WHAT THE TASK REQUIRES: Exactly as they appear below, repeat the lines from the one with "[0:00.00-0:00.90]" through the one with "Transcript, with fillers: and", and no others.

[Start of section]

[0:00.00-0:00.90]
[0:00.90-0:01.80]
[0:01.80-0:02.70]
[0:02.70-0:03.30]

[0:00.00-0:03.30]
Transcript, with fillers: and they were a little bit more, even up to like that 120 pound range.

[End of section]
[Start of section]

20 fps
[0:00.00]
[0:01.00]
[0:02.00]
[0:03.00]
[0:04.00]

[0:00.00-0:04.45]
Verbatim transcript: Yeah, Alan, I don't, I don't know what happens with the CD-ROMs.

[End of section]
[Start of section]

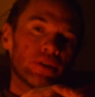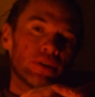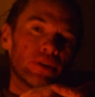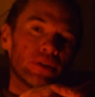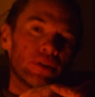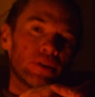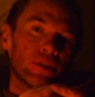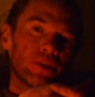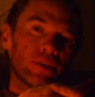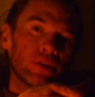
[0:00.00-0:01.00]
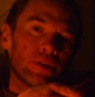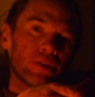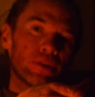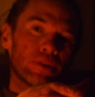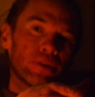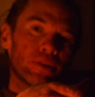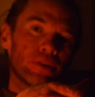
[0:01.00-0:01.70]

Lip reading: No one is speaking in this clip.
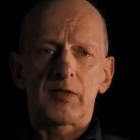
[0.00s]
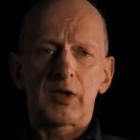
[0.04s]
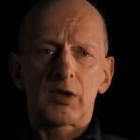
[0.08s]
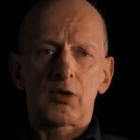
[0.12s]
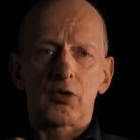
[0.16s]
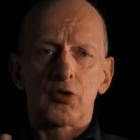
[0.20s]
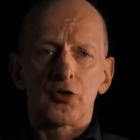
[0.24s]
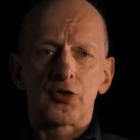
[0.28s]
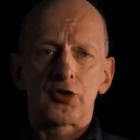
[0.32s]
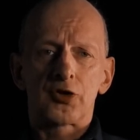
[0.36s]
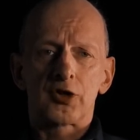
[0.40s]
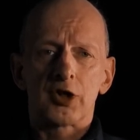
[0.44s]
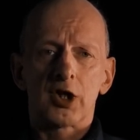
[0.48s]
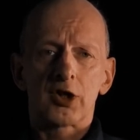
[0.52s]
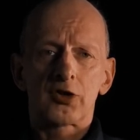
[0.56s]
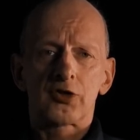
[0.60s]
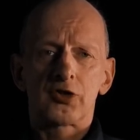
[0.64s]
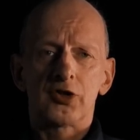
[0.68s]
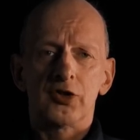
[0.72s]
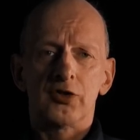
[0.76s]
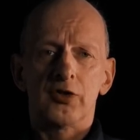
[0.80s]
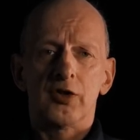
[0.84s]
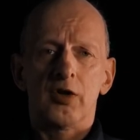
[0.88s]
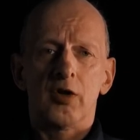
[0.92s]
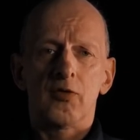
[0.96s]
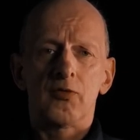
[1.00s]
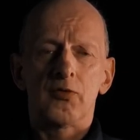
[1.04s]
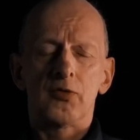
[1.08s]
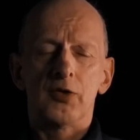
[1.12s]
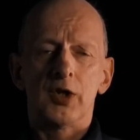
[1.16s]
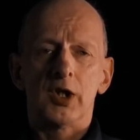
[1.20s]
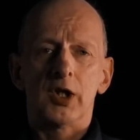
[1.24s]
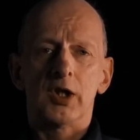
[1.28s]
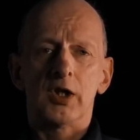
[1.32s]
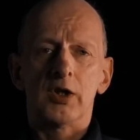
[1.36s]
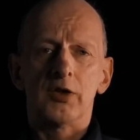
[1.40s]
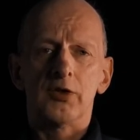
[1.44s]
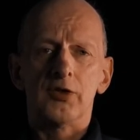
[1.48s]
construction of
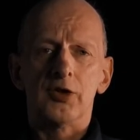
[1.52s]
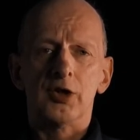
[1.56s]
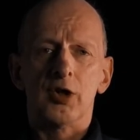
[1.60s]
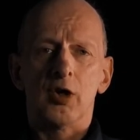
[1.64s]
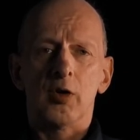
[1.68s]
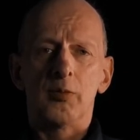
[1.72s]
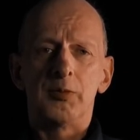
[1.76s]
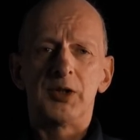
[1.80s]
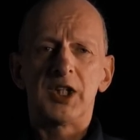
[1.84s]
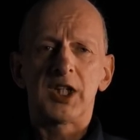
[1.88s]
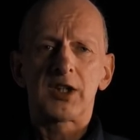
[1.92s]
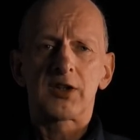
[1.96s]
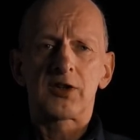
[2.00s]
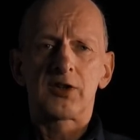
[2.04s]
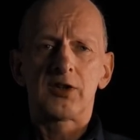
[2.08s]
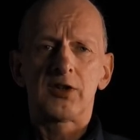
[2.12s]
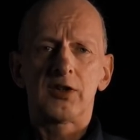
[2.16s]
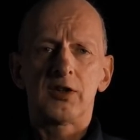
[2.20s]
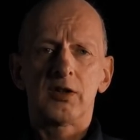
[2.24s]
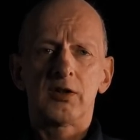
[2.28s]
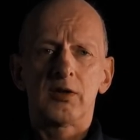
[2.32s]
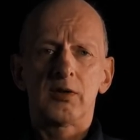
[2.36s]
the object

[End of section]

TASK ANSWER:
[0:00.00-0:00.90]
[0:00.90-0:01.80]
[0:01.80-0:02.70]
[0:02.70-0:03.30]

[0:00.00-0:03.30]
Transcript, with fillers: and they were a little bit more, even up to like that 120 pound range.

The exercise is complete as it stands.